REQUIRED ACTION>
Write out the records once more, exactly as given.

Stored dataset items:
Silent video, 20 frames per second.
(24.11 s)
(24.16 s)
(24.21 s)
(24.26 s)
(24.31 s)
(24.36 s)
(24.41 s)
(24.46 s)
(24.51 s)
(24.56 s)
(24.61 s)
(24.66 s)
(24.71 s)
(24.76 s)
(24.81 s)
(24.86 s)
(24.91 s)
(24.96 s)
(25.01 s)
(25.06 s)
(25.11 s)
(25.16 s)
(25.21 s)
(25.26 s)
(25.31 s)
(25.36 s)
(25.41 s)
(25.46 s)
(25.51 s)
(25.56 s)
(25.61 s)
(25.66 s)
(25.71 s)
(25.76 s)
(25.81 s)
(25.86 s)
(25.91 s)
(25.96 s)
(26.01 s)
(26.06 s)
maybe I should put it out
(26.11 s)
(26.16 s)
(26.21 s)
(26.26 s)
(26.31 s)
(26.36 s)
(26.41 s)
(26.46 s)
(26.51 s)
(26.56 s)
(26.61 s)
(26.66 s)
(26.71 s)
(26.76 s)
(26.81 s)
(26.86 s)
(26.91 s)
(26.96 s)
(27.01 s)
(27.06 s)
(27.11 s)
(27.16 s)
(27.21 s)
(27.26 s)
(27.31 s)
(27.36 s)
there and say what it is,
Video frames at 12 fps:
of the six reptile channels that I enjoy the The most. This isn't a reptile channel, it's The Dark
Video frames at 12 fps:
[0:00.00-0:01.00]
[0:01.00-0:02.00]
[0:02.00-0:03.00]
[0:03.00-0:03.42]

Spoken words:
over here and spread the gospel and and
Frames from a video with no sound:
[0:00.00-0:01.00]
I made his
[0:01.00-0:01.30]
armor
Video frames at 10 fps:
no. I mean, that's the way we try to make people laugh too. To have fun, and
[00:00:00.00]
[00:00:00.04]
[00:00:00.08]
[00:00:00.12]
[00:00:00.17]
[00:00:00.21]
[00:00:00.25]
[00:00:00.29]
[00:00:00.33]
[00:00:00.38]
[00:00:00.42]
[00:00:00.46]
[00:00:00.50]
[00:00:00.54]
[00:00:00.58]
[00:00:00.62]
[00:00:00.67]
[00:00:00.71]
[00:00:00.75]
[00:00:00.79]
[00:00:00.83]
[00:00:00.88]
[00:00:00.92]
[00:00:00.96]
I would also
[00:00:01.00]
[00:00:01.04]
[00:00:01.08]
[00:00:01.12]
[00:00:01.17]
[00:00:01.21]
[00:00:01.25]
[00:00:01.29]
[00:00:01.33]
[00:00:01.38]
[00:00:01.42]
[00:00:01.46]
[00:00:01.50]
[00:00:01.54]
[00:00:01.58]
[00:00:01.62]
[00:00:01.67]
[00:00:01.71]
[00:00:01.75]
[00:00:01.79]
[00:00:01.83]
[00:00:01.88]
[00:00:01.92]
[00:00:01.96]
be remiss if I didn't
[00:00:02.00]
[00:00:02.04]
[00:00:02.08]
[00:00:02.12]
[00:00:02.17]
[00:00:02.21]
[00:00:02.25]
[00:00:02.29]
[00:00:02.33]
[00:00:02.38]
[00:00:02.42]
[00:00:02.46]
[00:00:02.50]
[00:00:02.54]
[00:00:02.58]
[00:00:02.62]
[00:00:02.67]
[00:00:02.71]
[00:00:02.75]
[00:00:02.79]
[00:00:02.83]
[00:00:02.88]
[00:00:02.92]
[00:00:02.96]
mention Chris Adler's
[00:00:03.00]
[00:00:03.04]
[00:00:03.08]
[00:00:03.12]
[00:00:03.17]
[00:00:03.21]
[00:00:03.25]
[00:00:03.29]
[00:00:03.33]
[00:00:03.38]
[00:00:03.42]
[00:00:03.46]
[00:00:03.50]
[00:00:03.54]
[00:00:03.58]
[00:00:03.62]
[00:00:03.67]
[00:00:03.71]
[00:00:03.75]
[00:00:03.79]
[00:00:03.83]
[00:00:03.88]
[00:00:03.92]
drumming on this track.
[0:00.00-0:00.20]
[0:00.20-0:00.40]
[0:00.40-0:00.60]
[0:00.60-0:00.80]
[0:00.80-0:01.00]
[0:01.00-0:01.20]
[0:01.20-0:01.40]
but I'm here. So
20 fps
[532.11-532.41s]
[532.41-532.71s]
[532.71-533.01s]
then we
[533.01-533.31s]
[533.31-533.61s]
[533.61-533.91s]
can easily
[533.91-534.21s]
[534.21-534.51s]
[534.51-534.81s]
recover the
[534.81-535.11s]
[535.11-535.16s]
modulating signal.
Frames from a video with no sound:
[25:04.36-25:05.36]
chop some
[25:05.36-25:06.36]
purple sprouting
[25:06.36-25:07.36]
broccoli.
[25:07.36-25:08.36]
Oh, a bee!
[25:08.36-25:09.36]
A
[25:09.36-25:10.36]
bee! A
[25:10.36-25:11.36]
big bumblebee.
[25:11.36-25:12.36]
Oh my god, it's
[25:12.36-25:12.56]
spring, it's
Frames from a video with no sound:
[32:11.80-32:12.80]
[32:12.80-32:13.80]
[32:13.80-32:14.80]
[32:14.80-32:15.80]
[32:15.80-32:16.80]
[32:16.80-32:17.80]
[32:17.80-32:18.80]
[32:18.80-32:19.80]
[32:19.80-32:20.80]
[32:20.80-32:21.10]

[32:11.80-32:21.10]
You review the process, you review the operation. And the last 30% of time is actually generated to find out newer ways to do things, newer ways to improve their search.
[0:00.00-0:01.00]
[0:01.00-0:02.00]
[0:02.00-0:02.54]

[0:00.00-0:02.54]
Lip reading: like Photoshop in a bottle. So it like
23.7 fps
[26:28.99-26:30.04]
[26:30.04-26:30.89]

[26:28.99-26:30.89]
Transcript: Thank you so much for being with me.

RESULT OF THIS TASK>
Silent video, 20 frames per second.
(24.11 s)
(24.16 s)
(24.21 s)
(24.26 s)
(24.31 s)
(24.36 s)
(24.41 s)
(24.46 s)
(24.51 s)
(24.56 s)
(24.61 s)
(24.66 s)
(24.71 s)
(24.76 s)
(24.81 s)
(24.86 s)
(24.91 s)
(24.96 s)
(25.01 s)
(25.06 s)
(25.11 s)
(25.16 s)
(25.21 s)
(25.26 s)
(25.31 s)
(25.36 s)
(25.41 s)
(25.46 s)
(25.51 s)
(25.56 s)
(25.61 s)
(25.66 s)
(25.71 s)
(25.76 s)
(25.81 s)
(25.86 s)
(25.91 s)
(25.96 s)
(26.01 s)
(26.06 s)
maybe I should put it out
(26.11 s)
(26.16 s)
(26.21 s)
(26.26 s)
(26.31 s)
(26.36 s)
(26.41 s)
(26.46 s)
(26.51 s)
(26.56 s)
(26.61 s)
(26.66 s)
(26.71 s)
(26.76 s)
(26.81 s)
(26.86 s)
(26.91 s)
(26.96 s)
(27.01 s)
(27.06 s)
(27.11 s)
(27.16 s)
(27.21 s)
(27.26 s)
(27.31 s)
(27.36 s)
there and say what it is,
Video frames at 12 fps:
of the six reptile channels that I enjoy the The most. This isn't a reptile channel, it's The Dark
Video frames at 12 fps:
[0:00.00-0:01.00]
[0:01.00-0:02.00]
[0:02.00-0:03.00]
[0:03.00-0:03.42]

Spoken words:
over here and spread the gospel and and
Frames from a video with no sound:
[0:00.00-0:01.00]
I made his
[0:01.00-0:01.30]
armor
Video frames at 10 fps:
no. I mean, that's the way we try to make people laugh too. To have fun, and
[00:00:00.00]
[00:00:00.04]
[00:00:00.08]
[00:00:00.12]
[00:00:00.17]
[00:00:00.21]
[00:00:00.25]
[00:00:00.29]
[00:00:00.33]
[00:00:00.38]
[00:00:00.42]
[00:00:00.46]
[00:00:00.50]
[00:00:00.54]
[00:00:00.58]
[00:00:00.62]
[00:00:00.67]
[00:00:00.71]
[00:00:00.75]
[00:00:00.79]
[00:00:00.83]
[00:00:00.88]
[00:00:00.92]
[00:00:00.96]
I would also
[00:00:01.00]
[00:00:01.04]
[00:00:01.08]
[00:00:01.12]
[00:00:01.17]
[00:00:01.21]
[00:00:01.25]
[00:00:01.29]
[00:00:01.33]
[00:00:01.38]
[00:00:01.42]
[00:00:01.46]
[00:00:01.50]
[00:00:01.54]
[00:00:01.58]
[00:00:01.62]
[00:00:01.67]
[00:00:01.71]
[00:00:01.75]
[00:00:01.79]
[00:00:01.83]
[00:00:01.88]
[00:00:01.92]
[00:00:01.96]
be remiss if I didn't
[00:00:02.00]
[00:00:02.04]
[00:00:02.08]
[00:00:02.12]
[00:00:02.17]
[00:00:02.21]
[00:00:02.25]
[00:00:02.29]
[00:00:02.33]
[00:00:02.38]
[00:00:02.42]
[00:00:02.46]
[00:00:02.50]
[00:00:02.54]
[00:00:02.58]
[00:00:02.62]
[00:00:02.67]
[00:00:02.71]
[00:00:02.75]
[00:00:02.79]
[00:00:02.83]
[00:00:02.88]
[00:00:02.92]
[00:00:02.96]
mention Chris Adler's
[00:00:03.00]
[00:00:03.04]
[00:00:03.08]
[00:00:03.12]
[00:00:03.17]
[00:00:03.21]
[00:00:03.25]
[00:00:03.29]
[00:00:03.33]
[00:00:03.38]
[00:00:03.42]
[00:00:03.46]
[00:00:03.50]
[00:00:03.54]
[00:00:03.58]
[00:00:03.62]
[00:00:03.67]
[00:00:03.71]
[00:00:03.75]
[00:00:03.79]
[00:00:03.83]
[00:00:03.88]
[00:00:03.92]
drumming on this track.
[0:00.00-0:00.20]
[0:00.20-0:00.40]
[0:00.40-0:00.60]
[0:00.60-0:00.80]
[0:00.80-0:01.00]
[0:01.00-0:01.20]
[0:01.20-0:01.40]
but I'm here. So
20 fps
[532.11-532.41s]
[532.41-532.71s]
[532.71-533.01s]
then we
[533.01-533.31s]
[533.31-533.61s]
[533.61-533.91s]
can easily
[533.91-534.21s]
[534.21-534.51s]
[534.51-534.81s]
recover the
[534.81-535.11s]
[535.11-535.16s]
modulating signal.
Frames from a video with no sound:
[25:04.36-25:05.36]
chop some
[25:05.36-25:06.36]
purple sprouting
[25:06.36-25:07.36]
broccoli.
[25:07.36-25:08.36]
Oh, a bee!
[25:08.36-25:09.36]
A
[25:09.36-25:10.36]
bee! A
[25:10.36-25:11.36]
big bumblebee.
[25:11.36-25:12.36]
Oh my god, it's
[25:12.36-25:12.56]
spring, it's
Frames from a video with no sound:
[32:11.80-32:12.80]
[32:12.80-32:13.80]
[32:13.80-32:14.80]
[32:14.80-32:15.80]
[32:15.80-32:16.80]
[32:16.80-32:17.80]
[32:17.80-32:18.80]
[32:18.80-32:19.80]
[32:19.80-32:20.80]
[32:20.80-32:21.10]

[32:11.80-32:21.10]
You review the process, you review the operation. And the last 30% of time is actually generated to find out newer ways to do things, newer ways to improve their search.
[0:00.00-0:01.00]
[0:01.00-0:02.00]
[0:02.00-0:02.54]

[0:00.00-0:02.54]
Lip reading: like Photoshop in a bottle. So it like
23.7 fps
[26:28.99-26:30.04]
[26:30.04-26:30.89]

[26:28.99-26:30.89]
Transcript: Thank you so much for being with me.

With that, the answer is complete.